It led me to wonder what life must have really been like the the later 19th century American west.
I realize few shows of any vintage are likely to be entirely accurate, as real life is generally too slow and uneventful for entertainment. But which shows do you think most accurately portray which slices of life in the American west?
Maybe. A western will give you a good idea of what rodeo cowboys were wearing in the year the movie was made. (Especially the hats. The shift from 10 gallon hats to Stetsons happened in the 1930s, not the 1870s.)
Well, not quite. Stetson started making hats after the Civil war. Before that, you had mostly shapeless wide brimmed wool felt hats, sometimes straw.

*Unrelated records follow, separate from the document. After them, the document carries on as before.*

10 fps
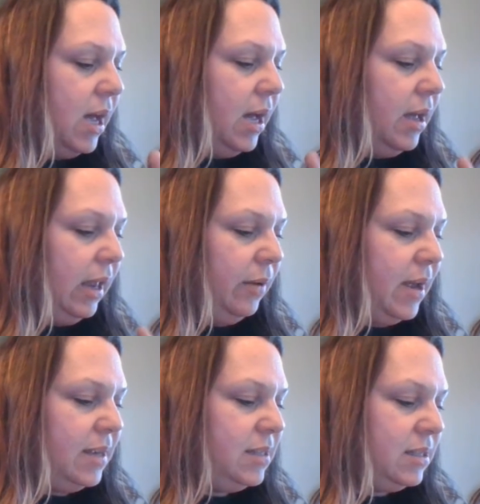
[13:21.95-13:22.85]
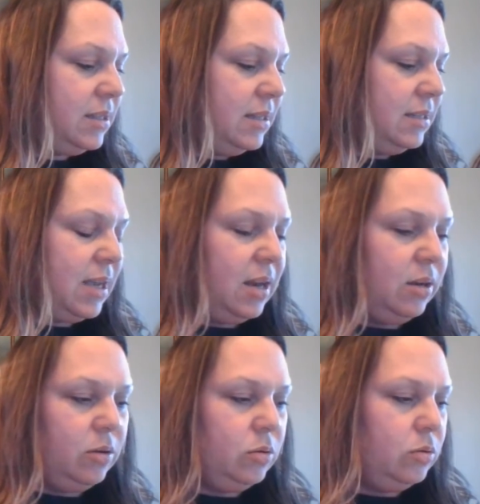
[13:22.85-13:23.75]
anyways, it's kind
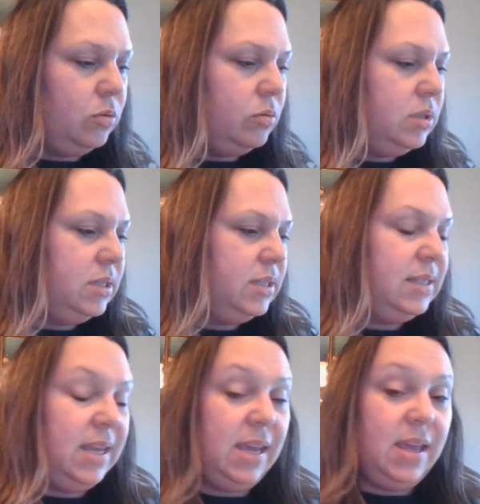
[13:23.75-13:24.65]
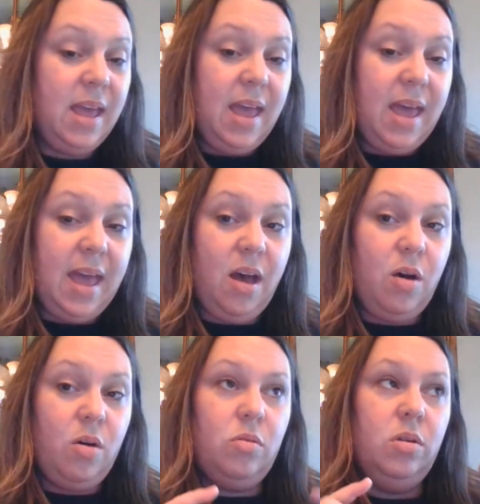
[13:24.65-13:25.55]
of cool to see
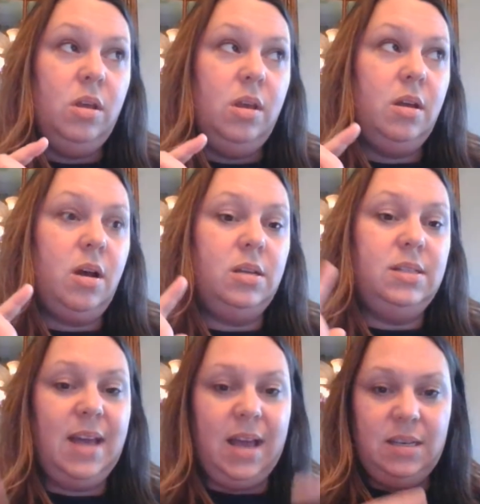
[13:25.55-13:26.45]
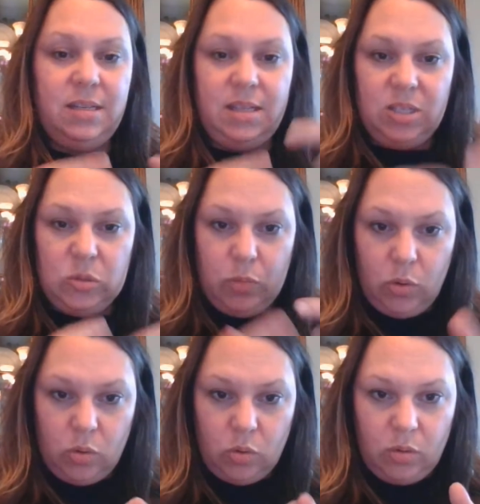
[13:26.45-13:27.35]
how God designed the
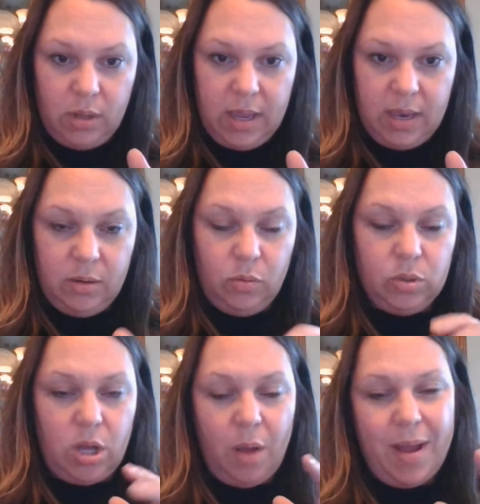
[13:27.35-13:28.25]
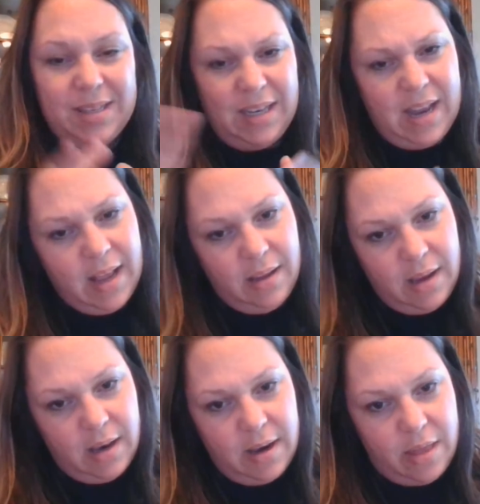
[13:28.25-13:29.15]
spool. And we'll talk about DNA
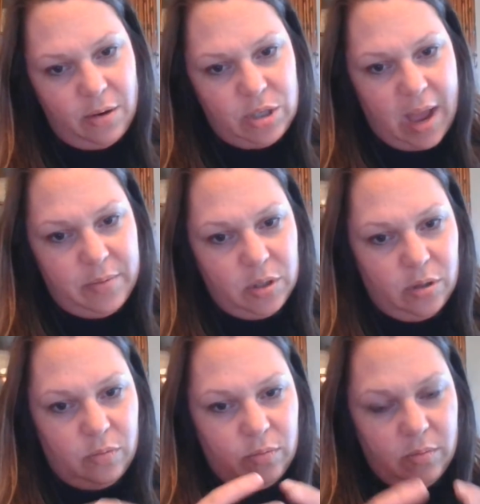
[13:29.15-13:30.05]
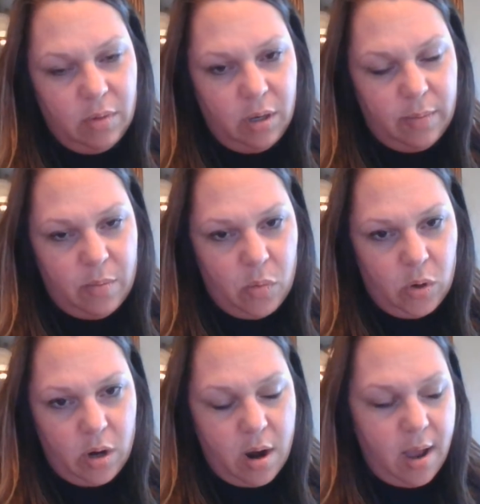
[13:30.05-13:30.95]
in another chapter, a little bit
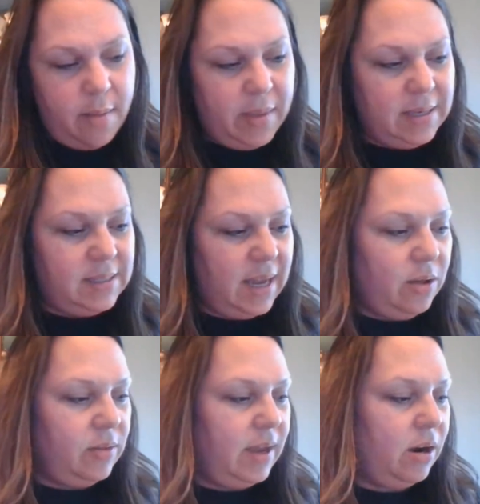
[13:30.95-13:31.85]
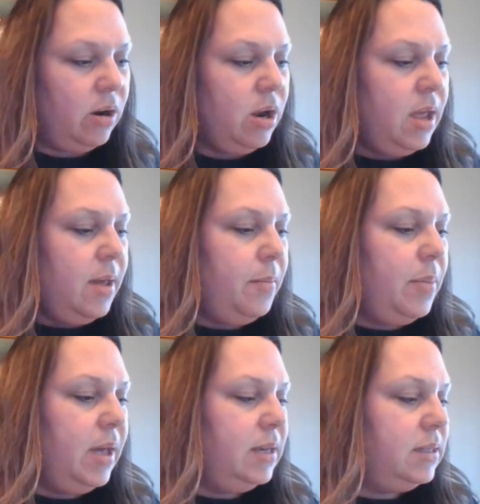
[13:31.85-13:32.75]
more entailed there.
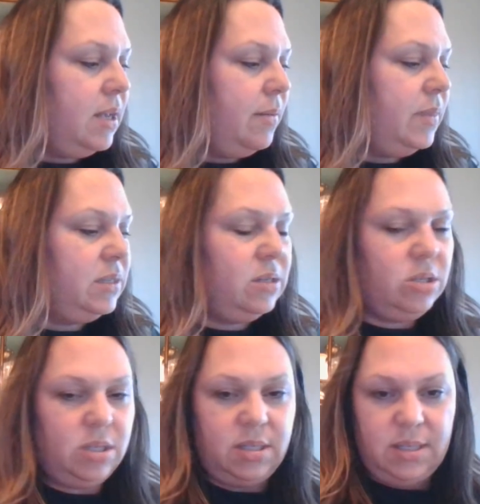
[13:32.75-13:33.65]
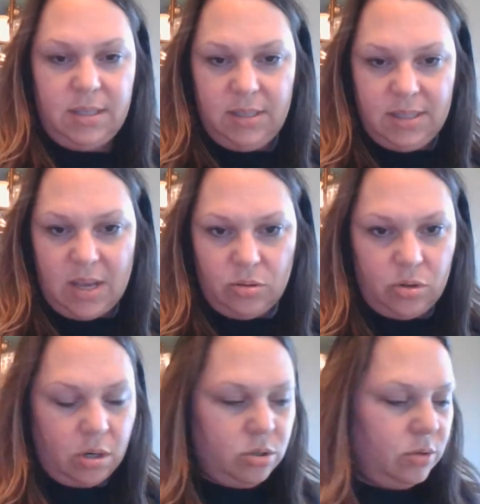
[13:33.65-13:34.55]
But this is just cell
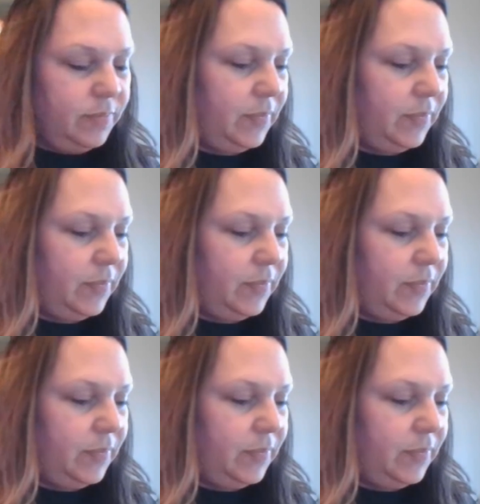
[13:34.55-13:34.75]
structure.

Not bowlers, despite the very wrong and poorly researched article.
His first hat was the Boss of the Plains, which to us does not look a lot like a “cowboy hat”, but could be shaped by the wearer. It was not cheap and so Stetsons were not worn by the everyday common cowboy until after their heyday.
Photos of the cowboy era will show mostly those shapeless wide brimmed wool felt hats, which Twain called “wide-awake” hats.
I find Deadwood pretty damn realistic. Dirty, profane, sexist and racist. The whores are not shown to be Hollywood beauties. Few heroes. They did change the swearing since that period was mostly blasphemous profanity- Goddamn, etc. Not "cocksucker " or “fuck”. But as the showrunner said- they would sound too much like Yosemite Sam.
There wasn’t as much profanity in the Old West like there is on Deadwood. The swearing was a deliberate choice on the part of the producers. If all the characters said was, “gol darn it,” or “tarnation,” they would have ended up sounding like Yosemite Sam.
The issue I’ve always had with TV and movie Westerns of the 50s and 60s especially are that everything is just too clean and tidy. Nobody is dirty or sweaty and everyone is perfectly dressed, and the towns look like something out of House Beautiful. I’ve often thought the first realistic depiction of what the old west really looked like were Sergio Leone’s “spaghetti westerns” with Clint Eastwood, “The Good, the Bad, and the Ugly” in particular. Those films paved the way for grittier, more realistic fare later on.
Recently, “Hell on Wheels” probably nails it for TV.
I’m enjoying 1883, and it may be fairly accurate. But I can’t imagine that any female on a wagon train could look even half as well made up and coiffed as Noemi does.
The commentary track for Silverado has a couple of western scholars and they do a good job pointing out what is and what isn’t accurate for the period.
One that was pointed out to me when I was doing Living History is those old-timey swinging saloon doors you see in every Western. That type of hinge wasn’t invented until much later.
I wonder how they became the default doors for saloons. All the tv shows avoided showing them in winter. Did Gunsmoke ever show the Longbranch with regular wintertime doors?